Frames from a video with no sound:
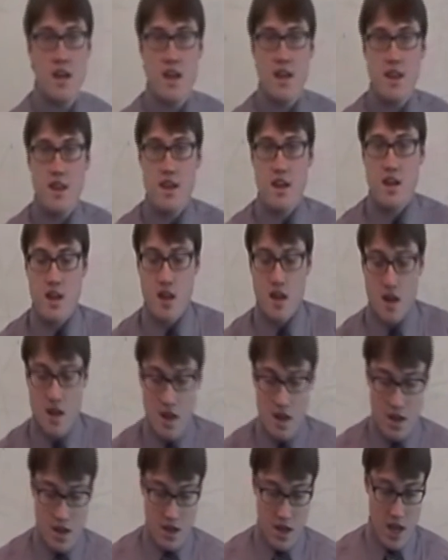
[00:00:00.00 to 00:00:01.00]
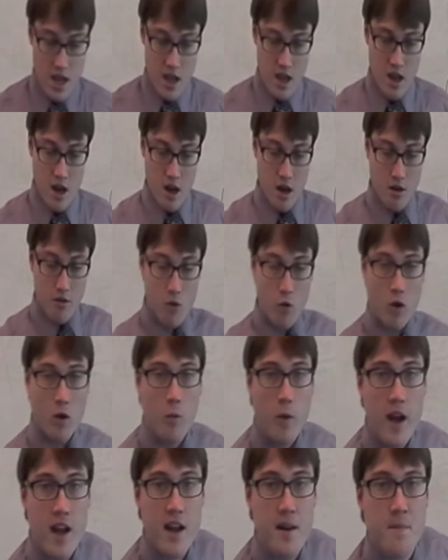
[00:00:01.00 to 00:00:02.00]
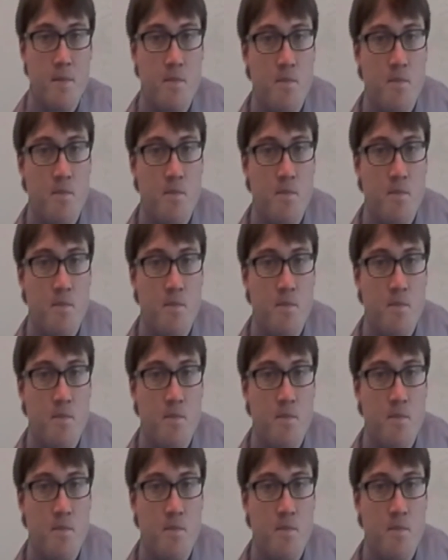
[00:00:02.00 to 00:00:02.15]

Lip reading: the king of Norway?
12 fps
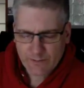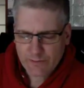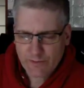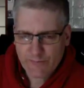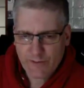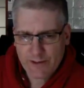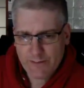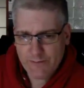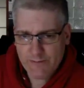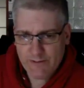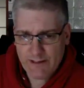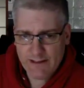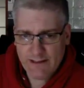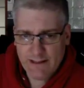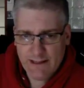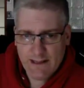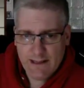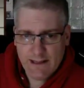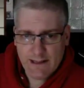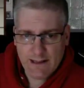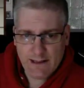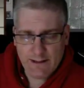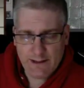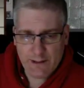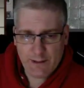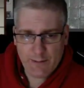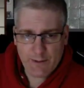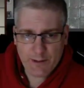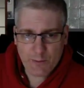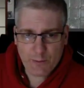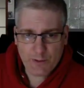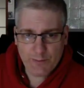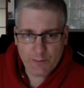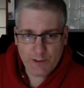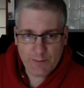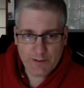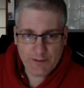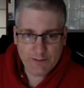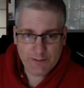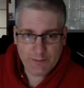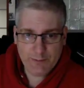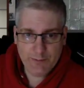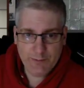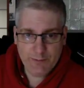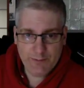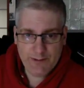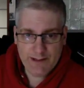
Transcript: So far, you've seen the Harry Potter world pretty much through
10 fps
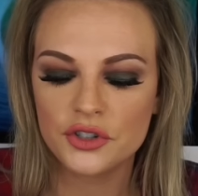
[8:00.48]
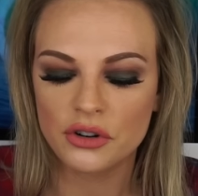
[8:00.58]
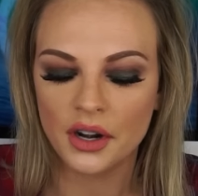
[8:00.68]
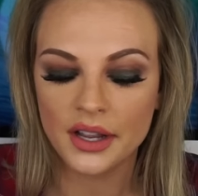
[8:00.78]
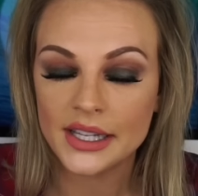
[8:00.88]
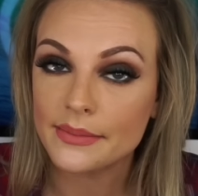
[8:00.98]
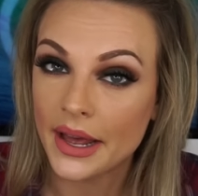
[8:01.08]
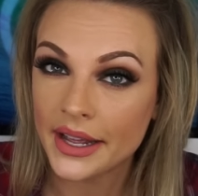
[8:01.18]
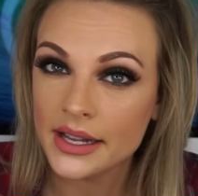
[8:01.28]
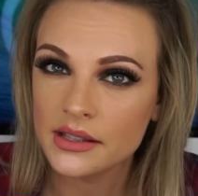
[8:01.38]
with Gerard
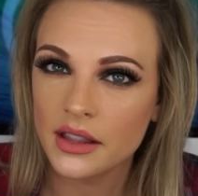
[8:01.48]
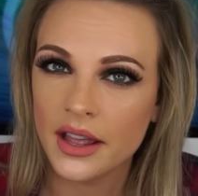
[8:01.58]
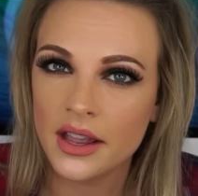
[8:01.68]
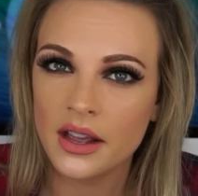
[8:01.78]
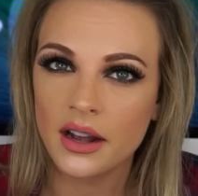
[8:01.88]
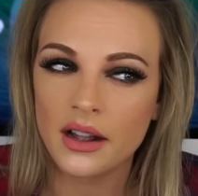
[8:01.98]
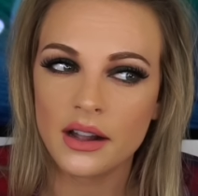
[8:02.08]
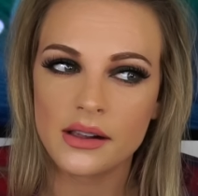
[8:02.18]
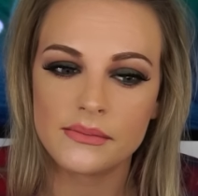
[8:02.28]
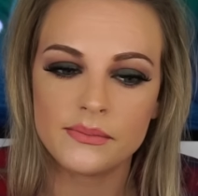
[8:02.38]
Cosmetics. They
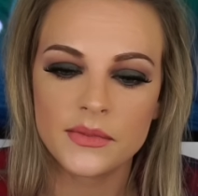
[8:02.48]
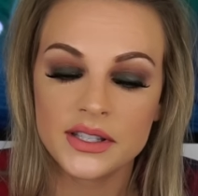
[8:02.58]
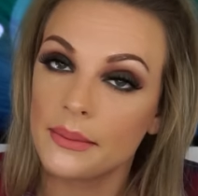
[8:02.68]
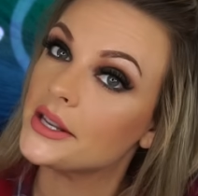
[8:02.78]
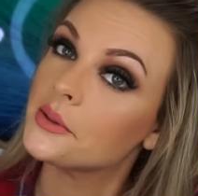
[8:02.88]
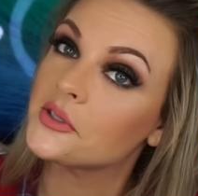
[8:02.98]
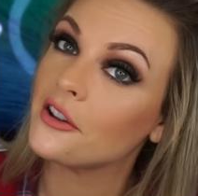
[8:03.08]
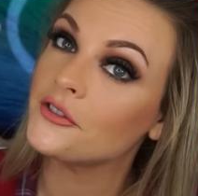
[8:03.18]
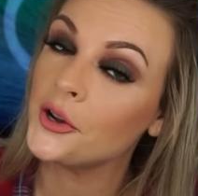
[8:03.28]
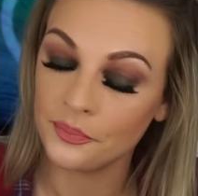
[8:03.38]
um, sent me some
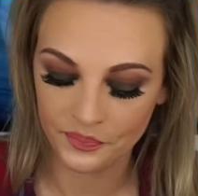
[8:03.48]
stuff too.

== ASSIGNED TASK ==
Every line of the data above should be returned exactly, with the pictures removed.

== REPLY TO THE TASK ==
Frames from a video with no sound:
[00:00:00.00 to 00:00:01.00]
[00:00:01.00 to 00:00:02.00]
[00:00:02.00 to 00:00:02.15]

Lip reading: the king of Norway?
12 fps
Transcript: So far, you've seen the Harry Potter world pretty much through
10 fps
[8:00.48]
[8:00.58]
[8:00.68]
[8:00.78]
[8:00.88]
[8:00.98]
[8:01.08]
[8:01.18]
[8:01.28]
[8:01.38]
with Gerard
[8:01.48]
[8:01.58]
[8:01.68]
[8:01.78]
[8:01.88]
[8:01.98]
[8:02.08]
[8:02.18]
[8:02.28]
[8:02.38]
Cosmetics. They
[8:02.48]
[8:02.58]
[8:02.68]
[8:02.78]
[8:02.88]
[8:02.98]
[8:03.08]
[8:03.18]
[8:03.28]
[8:03.38]
um, sent me some
[8:03.48]
stuff too.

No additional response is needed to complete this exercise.